The main purpose of a design system is to make projects more maintainable. One way they achieve this is by limiting the implementation choices authors have. For some CSS properties it’s a bit like only using keywords even though exact values were available, except that with a design system the meaning of these keywords would be selected and centrally set by the local designers instead of W3C. Custom Properties are not really doing the same because they can be locally overwritten at all times. (In #6099 I tossed around an – unpopular – idea how to introduce external “Framework Properties” into var() that couldn’t be overwritten as easily.)

Design systems usually also build more complex structures from lower-level tokens, down to atomic-level. When the assembling of those primary design choices happens on the markup side, this is strongly related to utility classes which have a single small presentational purpose. (In https://github.com/w3c/csswg-drafts/issues/3714#issuecomment-1407783568 I suggested a way to do them better in CSS.) They often follow a systematic nomenclature similar to the global variables that spawned #9992.

Beyond basic design choices like color palettes, fonts or breakpoints, design systems cover higher-level elements like styles, components, patterns, layouts and templates. At least the latter seem out of scope for CSS, but it governs the rest in one way or the other.

The normal cascade of CSS does not seem to play well with usual design systems. That’s probably one of the reasons why the Cascade module is being patched to support other ways, more being proposed (e.g. #5629 and #9350).
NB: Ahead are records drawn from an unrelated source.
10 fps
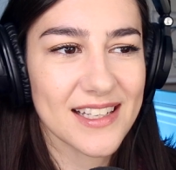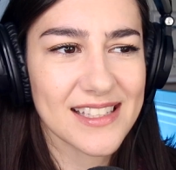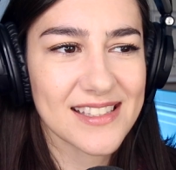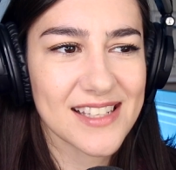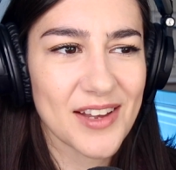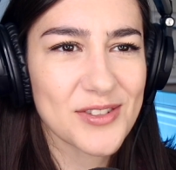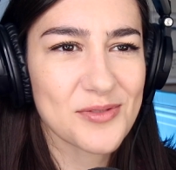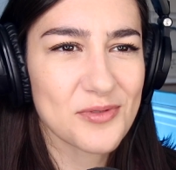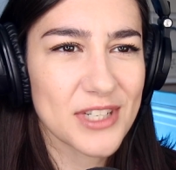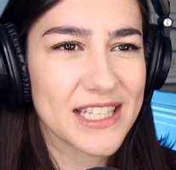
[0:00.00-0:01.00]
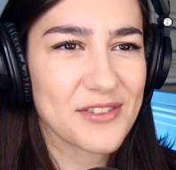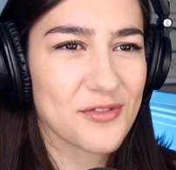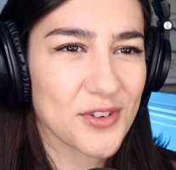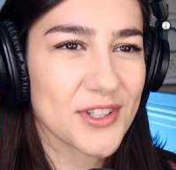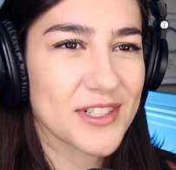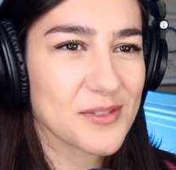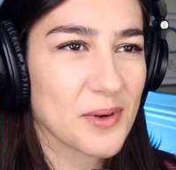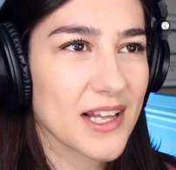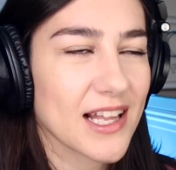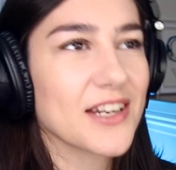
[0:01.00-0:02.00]
It sounds really fun as
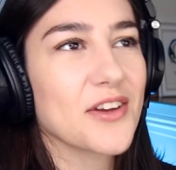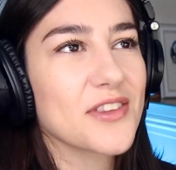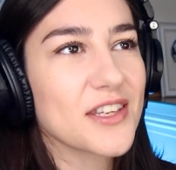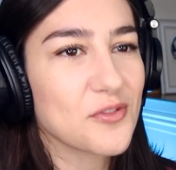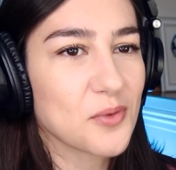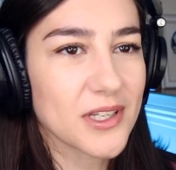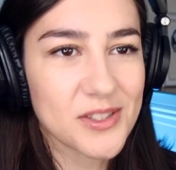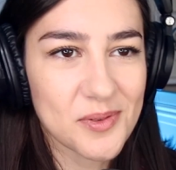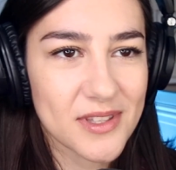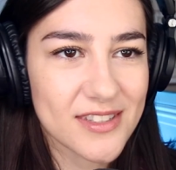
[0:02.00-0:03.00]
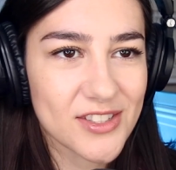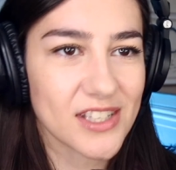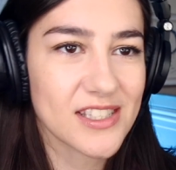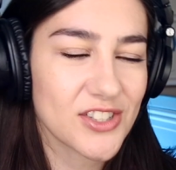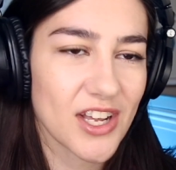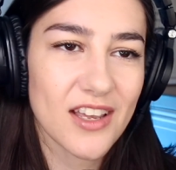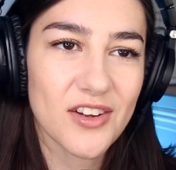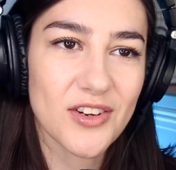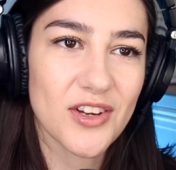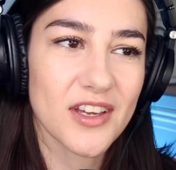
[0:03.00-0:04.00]
well. I know that you've worked with Jessie J
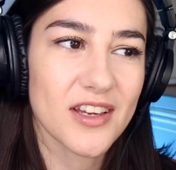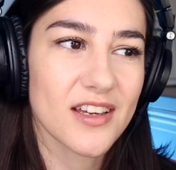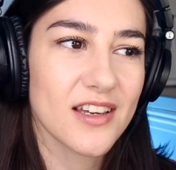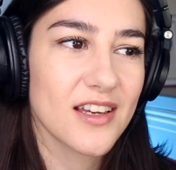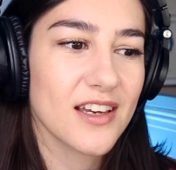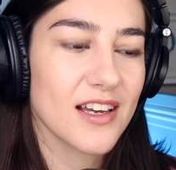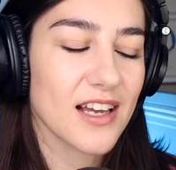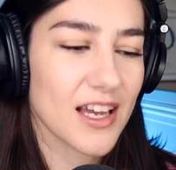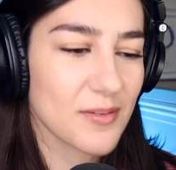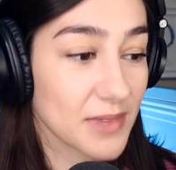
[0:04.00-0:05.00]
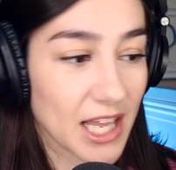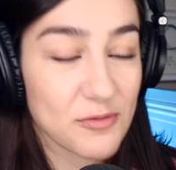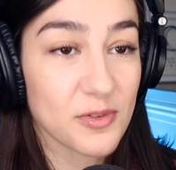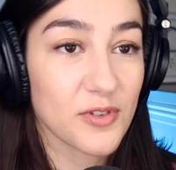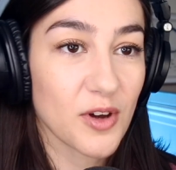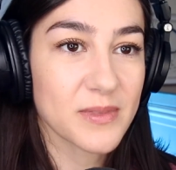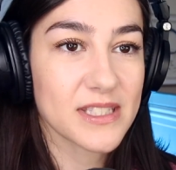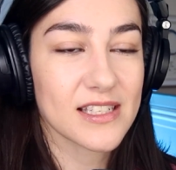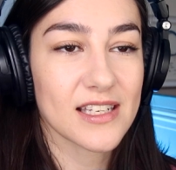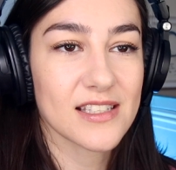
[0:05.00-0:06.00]
on her live
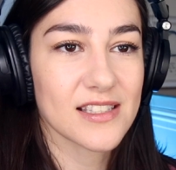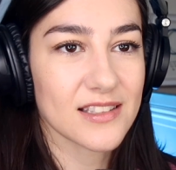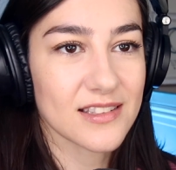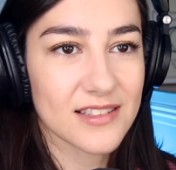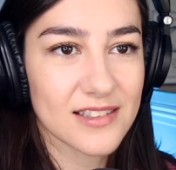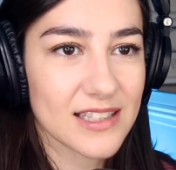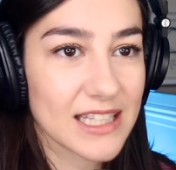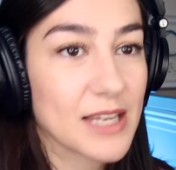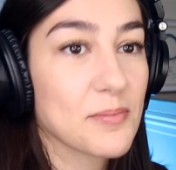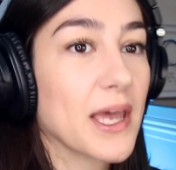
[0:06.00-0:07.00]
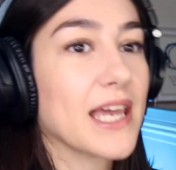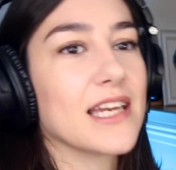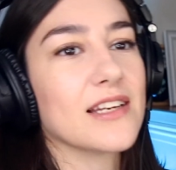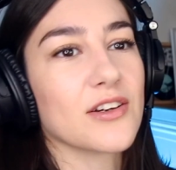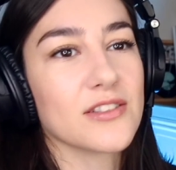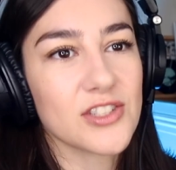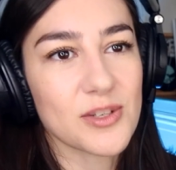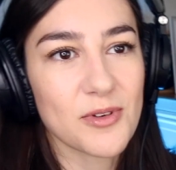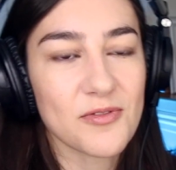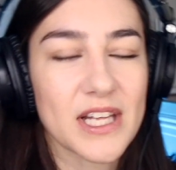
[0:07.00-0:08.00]
performances, and Liam Payne on
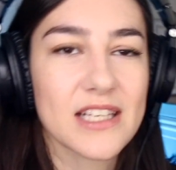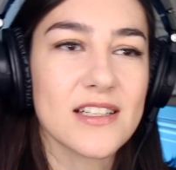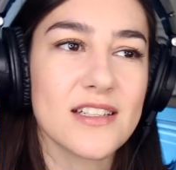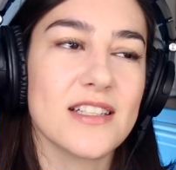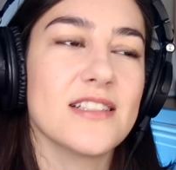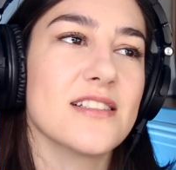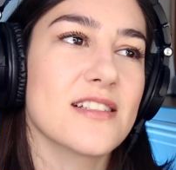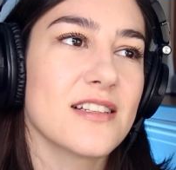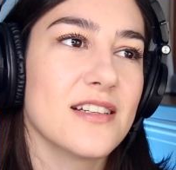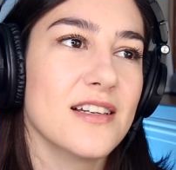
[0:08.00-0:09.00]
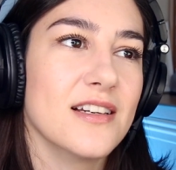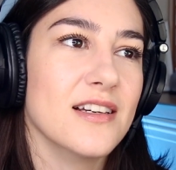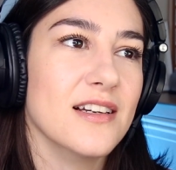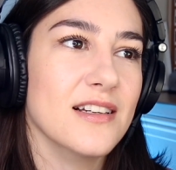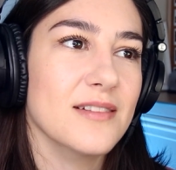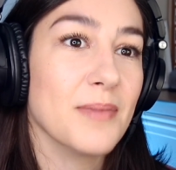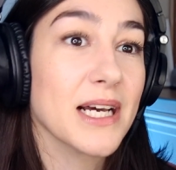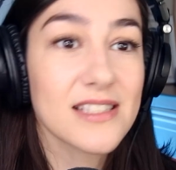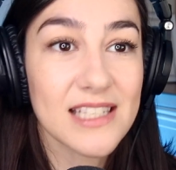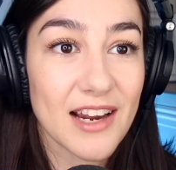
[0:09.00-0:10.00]
Jimmy Fallon, and
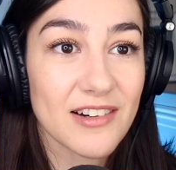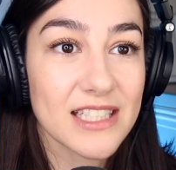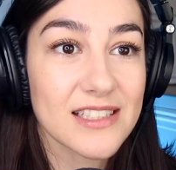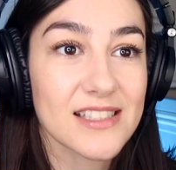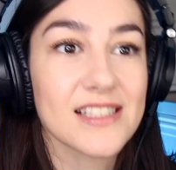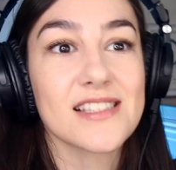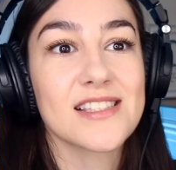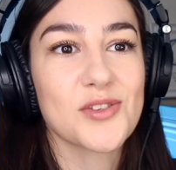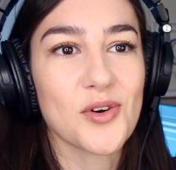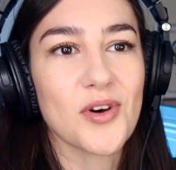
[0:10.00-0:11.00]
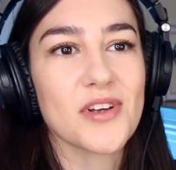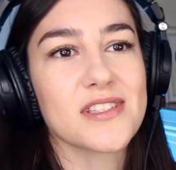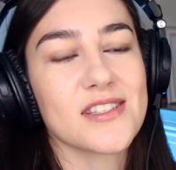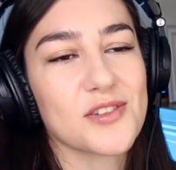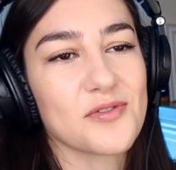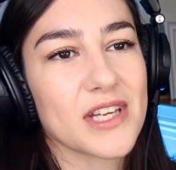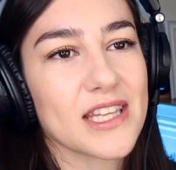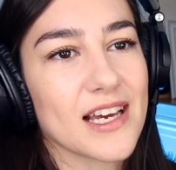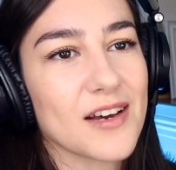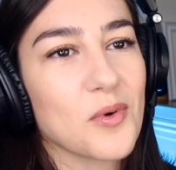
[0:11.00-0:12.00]
Martin Garrix's tours and stuff like
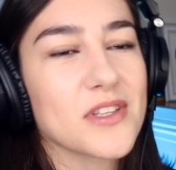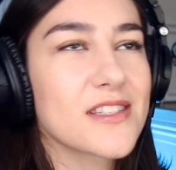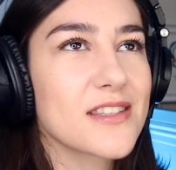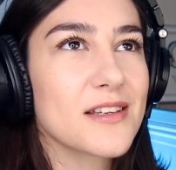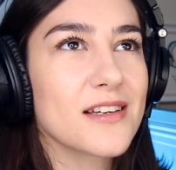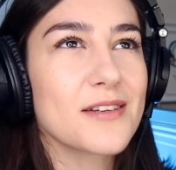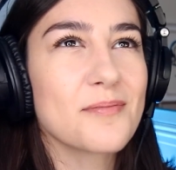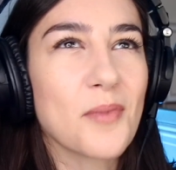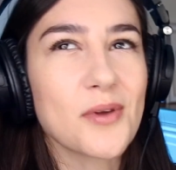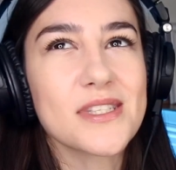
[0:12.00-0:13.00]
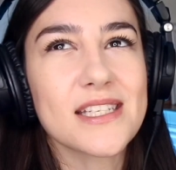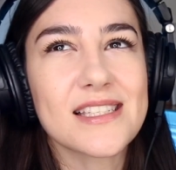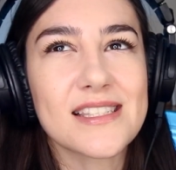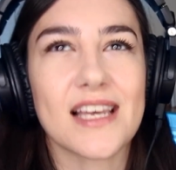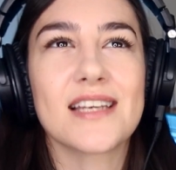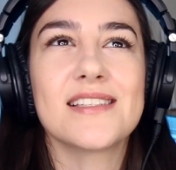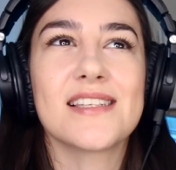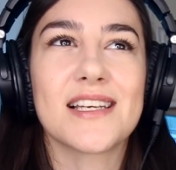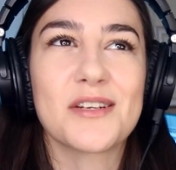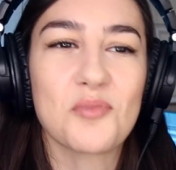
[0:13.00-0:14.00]
that. What's the most
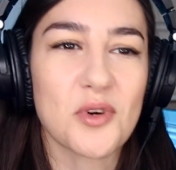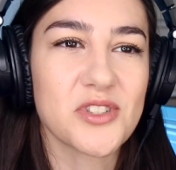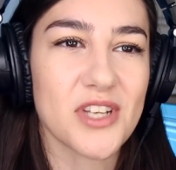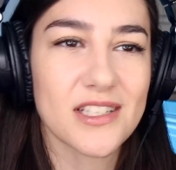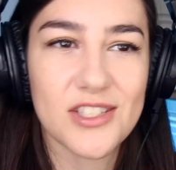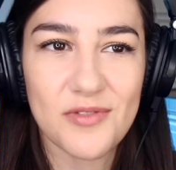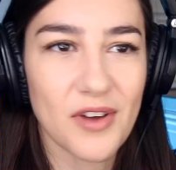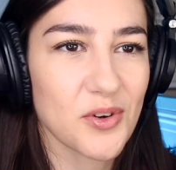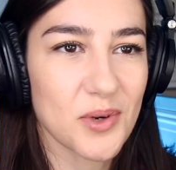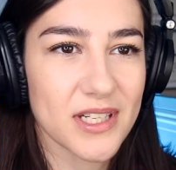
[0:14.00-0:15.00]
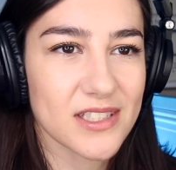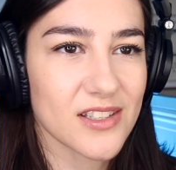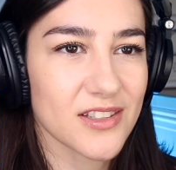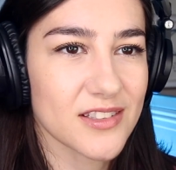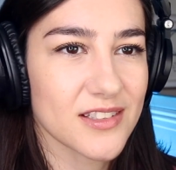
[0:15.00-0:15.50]
exciting project you've ever worked on?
Although design systems do consider and employ inheritance, my overall feeling is they’d prefer an opt-in model.

That’s just my ramblings so far. What exactly would be required to support design systems better in CSS?

LeaVerou commented 3 months ago

To be clear, I listed this in #9350 as an idea that doesn't work. I'm not at all convinced this would be a good effort to pursue, and think the Impact/Effort of adding features to improve the design systems workflow when using variables is far better rather than recreating a whole parallel technology that authors need to learn.

What would be the advantage over simply improving variables?

Custom Properties are not really doing the same because they can be locally overwritten at all times.

That is often desirable, e.g. a page may use blue as a primary color, but a note callout may use green, and a warning callout may use red. Admittedly, the low level tokens (e.g. hues, neutrals & tints) are usually constants, but I have also not seen this be a big pain point either.